"""

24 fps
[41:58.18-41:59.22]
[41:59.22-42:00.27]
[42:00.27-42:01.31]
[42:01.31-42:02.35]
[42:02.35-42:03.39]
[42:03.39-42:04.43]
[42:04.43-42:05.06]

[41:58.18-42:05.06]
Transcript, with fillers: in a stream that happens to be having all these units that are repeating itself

"""
"""

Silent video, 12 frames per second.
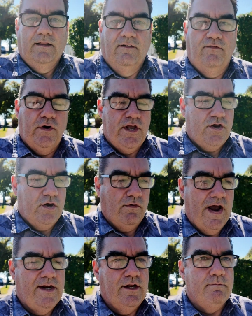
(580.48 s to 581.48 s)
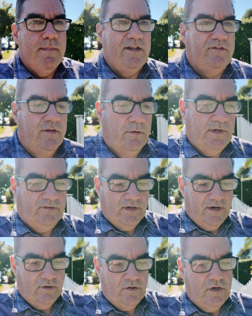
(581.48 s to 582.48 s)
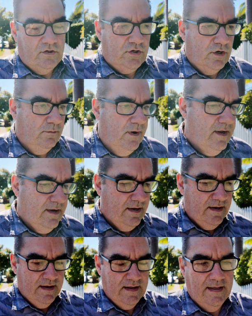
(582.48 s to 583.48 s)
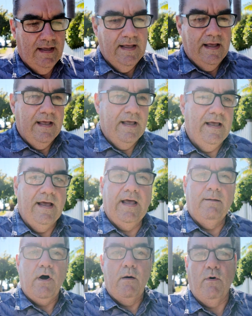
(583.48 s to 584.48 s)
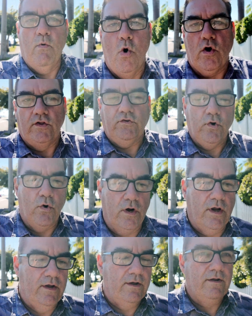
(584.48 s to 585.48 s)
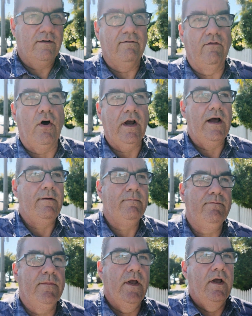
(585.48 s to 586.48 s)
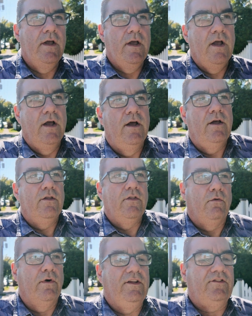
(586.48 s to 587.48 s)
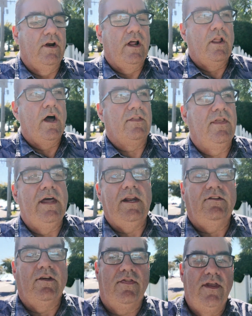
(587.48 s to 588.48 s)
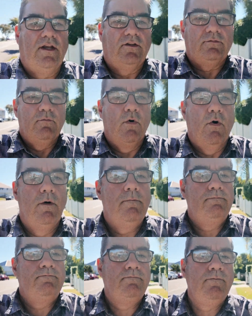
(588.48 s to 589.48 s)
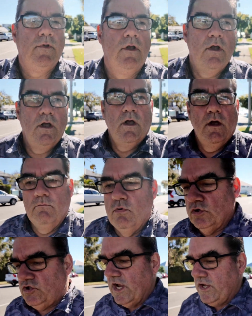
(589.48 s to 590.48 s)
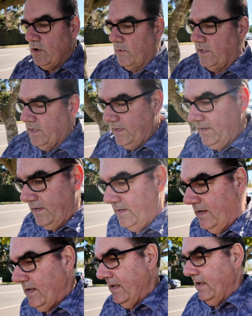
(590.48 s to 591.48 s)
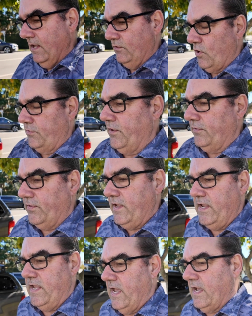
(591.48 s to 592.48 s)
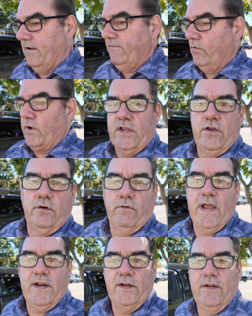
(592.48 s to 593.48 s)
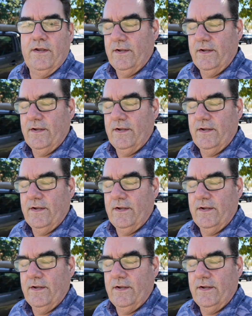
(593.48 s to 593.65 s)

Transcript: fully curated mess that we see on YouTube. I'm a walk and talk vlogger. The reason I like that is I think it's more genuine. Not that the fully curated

"""

ASSIGNED TASK: Extract, without any images, the part of the material above that opens with the line containing "(581.48 s to 582.48 s)" and closes with the line containing "(590.48 s to 591.48 s)", both lines included.

ANSWER FOR THE TASK:
(581.48 s to 582.48 s)
(582.48 s to 583.48 s)
(583.48 s to 584.48 s)
(584.48 s to 585.48 s)
(585.48 s to 586.48 s)
(586.48 s to 587.48 s)
(587.48 s to 588.48 s)
(588.48 s to 589.48 s)
(589.48 s to 590.48 s)
(590.48 s to 591.48 s)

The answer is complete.